### Problem statement
Once you find the line containing "(6.40 s to 7.47 s)", please retype it and every line after it to the end of the entries, exactly and with nothing added.

(Stored data entries)
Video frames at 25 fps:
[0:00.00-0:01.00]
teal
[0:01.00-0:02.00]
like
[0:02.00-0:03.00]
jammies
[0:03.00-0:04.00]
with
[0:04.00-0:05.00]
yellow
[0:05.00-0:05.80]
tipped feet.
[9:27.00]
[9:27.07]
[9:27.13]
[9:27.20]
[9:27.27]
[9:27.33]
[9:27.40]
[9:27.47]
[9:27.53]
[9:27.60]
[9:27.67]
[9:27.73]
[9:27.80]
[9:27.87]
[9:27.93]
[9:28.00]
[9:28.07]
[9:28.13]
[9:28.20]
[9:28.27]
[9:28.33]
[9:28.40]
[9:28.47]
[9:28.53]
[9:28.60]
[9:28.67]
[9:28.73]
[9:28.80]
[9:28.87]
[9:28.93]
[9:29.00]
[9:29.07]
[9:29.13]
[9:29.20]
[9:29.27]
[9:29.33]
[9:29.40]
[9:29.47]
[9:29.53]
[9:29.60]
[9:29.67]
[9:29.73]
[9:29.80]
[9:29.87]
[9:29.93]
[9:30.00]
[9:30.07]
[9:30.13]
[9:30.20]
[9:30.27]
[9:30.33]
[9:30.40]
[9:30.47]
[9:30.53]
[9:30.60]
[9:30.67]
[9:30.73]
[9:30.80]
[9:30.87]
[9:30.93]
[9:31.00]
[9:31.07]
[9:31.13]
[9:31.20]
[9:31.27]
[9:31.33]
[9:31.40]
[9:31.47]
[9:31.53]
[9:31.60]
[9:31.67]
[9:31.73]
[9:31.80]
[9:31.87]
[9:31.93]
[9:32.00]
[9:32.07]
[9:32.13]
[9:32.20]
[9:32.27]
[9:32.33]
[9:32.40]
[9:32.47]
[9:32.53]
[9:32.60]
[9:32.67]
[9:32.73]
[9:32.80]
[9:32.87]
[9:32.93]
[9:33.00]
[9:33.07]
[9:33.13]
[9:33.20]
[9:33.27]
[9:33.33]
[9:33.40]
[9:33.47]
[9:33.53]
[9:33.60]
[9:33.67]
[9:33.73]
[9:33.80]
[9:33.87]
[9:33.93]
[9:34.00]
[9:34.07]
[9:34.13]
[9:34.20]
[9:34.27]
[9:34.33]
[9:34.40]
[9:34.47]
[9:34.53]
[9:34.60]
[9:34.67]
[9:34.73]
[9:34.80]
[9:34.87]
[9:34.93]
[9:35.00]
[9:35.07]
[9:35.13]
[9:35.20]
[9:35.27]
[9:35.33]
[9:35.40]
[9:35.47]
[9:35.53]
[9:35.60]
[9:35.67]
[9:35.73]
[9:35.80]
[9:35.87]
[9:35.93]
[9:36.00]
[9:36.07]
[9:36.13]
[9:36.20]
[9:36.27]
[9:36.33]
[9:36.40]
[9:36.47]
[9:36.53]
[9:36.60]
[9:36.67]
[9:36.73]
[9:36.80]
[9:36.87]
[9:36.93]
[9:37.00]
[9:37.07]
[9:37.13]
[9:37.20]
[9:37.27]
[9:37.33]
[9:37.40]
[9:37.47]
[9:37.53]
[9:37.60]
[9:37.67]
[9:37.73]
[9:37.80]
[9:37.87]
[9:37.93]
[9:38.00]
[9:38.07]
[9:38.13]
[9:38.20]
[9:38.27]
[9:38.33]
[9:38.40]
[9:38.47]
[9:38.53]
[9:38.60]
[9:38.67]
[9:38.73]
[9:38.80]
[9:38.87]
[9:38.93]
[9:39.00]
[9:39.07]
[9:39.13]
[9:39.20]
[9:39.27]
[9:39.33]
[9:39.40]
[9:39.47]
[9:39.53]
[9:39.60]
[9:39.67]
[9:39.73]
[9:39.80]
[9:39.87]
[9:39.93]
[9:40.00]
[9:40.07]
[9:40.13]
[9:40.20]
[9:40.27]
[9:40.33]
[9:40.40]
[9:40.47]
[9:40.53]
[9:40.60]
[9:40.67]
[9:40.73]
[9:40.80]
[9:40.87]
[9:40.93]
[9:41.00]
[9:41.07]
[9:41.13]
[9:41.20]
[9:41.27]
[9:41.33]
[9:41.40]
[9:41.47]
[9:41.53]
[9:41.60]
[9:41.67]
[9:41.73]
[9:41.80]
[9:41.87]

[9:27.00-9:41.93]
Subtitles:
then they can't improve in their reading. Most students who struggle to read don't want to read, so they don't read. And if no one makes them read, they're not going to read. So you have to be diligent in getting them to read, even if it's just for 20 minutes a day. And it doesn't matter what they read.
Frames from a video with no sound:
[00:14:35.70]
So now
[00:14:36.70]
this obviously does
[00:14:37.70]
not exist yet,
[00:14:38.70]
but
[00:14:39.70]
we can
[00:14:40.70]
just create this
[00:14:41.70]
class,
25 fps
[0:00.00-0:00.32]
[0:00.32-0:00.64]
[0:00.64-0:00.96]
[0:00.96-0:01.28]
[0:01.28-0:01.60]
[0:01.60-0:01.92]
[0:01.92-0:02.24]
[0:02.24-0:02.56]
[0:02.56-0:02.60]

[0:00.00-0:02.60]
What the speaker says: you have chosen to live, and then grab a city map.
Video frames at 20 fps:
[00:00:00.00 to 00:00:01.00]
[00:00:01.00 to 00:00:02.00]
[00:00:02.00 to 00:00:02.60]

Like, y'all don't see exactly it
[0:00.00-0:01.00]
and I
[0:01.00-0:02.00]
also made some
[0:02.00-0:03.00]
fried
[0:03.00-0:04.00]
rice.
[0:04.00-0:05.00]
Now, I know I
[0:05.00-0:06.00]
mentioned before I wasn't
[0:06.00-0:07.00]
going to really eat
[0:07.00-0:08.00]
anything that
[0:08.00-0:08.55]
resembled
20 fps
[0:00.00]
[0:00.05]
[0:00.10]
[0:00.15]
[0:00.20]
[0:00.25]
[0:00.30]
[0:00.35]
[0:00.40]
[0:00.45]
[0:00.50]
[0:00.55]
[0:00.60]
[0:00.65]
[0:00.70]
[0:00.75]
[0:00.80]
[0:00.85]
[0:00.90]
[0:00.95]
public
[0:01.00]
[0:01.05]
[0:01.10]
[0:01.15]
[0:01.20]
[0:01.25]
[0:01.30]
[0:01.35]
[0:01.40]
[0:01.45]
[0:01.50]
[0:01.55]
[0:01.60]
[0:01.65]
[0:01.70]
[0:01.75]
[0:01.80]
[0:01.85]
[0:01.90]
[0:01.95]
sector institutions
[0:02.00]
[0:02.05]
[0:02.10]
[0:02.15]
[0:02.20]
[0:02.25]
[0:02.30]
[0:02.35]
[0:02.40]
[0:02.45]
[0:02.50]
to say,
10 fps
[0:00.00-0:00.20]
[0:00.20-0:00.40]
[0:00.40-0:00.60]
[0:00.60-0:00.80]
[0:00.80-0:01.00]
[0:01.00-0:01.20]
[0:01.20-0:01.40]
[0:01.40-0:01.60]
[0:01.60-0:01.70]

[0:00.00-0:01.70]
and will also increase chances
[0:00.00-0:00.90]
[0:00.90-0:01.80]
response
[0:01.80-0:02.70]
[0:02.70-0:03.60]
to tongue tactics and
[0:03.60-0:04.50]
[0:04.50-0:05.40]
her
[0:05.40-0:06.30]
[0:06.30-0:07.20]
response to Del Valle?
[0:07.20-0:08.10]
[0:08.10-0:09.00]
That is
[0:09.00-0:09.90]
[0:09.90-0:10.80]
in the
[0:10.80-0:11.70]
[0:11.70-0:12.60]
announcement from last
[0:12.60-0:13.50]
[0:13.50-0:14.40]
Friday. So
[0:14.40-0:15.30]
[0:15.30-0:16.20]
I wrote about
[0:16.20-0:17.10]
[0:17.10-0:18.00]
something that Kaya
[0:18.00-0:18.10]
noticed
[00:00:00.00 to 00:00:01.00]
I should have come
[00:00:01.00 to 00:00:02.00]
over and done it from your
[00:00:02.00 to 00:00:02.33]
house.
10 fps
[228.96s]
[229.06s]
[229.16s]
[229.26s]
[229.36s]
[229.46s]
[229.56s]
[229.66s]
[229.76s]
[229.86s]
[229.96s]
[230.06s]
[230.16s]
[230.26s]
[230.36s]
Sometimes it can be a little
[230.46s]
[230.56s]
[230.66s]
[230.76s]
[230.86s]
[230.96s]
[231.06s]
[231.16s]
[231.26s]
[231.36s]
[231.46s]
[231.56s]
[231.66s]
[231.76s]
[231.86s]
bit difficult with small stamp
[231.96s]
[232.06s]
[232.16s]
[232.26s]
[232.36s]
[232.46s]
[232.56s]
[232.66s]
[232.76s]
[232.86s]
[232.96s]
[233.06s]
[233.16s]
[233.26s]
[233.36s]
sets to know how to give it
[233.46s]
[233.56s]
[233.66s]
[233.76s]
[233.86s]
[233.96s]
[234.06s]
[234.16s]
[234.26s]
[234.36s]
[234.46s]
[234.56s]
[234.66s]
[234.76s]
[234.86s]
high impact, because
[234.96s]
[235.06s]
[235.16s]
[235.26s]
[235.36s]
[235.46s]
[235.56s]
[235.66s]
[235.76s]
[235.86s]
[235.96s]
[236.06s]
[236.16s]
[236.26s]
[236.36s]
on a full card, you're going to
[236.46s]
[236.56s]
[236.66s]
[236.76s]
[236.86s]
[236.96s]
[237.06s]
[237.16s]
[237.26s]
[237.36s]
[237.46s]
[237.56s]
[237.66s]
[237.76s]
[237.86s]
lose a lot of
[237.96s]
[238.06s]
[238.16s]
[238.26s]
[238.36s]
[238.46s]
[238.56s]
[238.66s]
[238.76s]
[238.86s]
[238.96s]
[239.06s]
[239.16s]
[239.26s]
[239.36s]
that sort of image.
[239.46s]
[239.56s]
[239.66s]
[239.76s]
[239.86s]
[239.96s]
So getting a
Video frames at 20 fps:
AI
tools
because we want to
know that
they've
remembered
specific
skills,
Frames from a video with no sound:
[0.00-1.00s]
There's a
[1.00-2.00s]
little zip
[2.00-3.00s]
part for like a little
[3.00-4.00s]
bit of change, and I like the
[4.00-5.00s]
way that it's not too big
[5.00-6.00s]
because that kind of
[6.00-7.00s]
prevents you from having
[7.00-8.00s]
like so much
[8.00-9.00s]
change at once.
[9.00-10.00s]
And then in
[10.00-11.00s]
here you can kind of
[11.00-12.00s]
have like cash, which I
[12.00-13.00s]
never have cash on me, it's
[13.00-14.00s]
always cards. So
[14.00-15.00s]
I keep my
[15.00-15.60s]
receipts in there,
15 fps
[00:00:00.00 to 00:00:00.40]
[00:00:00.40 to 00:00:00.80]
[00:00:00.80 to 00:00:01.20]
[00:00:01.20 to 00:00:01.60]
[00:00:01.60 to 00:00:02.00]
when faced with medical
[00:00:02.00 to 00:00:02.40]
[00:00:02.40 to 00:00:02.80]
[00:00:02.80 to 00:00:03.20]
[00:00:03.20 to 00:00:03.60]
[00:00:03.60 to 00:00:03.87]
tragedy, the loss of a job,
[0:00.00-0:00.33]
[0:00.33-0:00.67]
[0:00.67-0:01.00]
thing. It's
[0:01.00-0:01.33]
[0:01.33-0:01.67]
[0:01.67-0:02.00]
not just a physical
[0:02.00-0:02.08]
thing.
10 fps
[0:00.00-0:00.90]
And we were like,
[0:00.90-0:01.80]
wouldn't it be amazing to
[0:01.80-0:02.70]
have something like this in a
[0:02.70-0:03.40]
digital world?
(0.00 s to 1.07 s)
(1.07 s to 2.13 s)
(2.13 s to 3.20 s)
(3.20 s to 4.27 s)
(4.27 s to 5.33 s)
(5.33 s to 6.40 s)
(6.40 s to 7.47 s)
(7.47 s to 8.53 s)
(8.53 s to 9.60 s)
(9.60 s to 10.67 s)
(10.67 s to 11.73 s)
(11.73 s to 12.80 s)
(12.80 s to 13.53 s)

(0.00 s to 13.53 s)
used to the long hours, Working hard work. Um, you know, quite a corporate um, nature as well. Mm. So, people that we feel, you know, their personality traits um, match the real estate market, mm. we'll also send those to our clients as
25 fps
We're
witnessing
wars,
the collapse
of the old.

### Your solution
(6.40 s to 7.47 s)
(7.47 s to 8.53 s)
(8.53 s to 9.60 s)
(9.60 s to 10.67 s)
(10.67 s to 11.73 s)
(11.73 s to 12.80 s)
(12.80 s to 13.53 s)

(0.00 s to 13.53 s)
used to the long hours, Working hard work. Um, you know, quite a corporate um, nature as well. Mm. So, people that we feel, you know, their personality traits um, match the real estate market, mm. we'll also send those to our clients as
25 fps
We're
witnessing
wars,
the collapse
of the old.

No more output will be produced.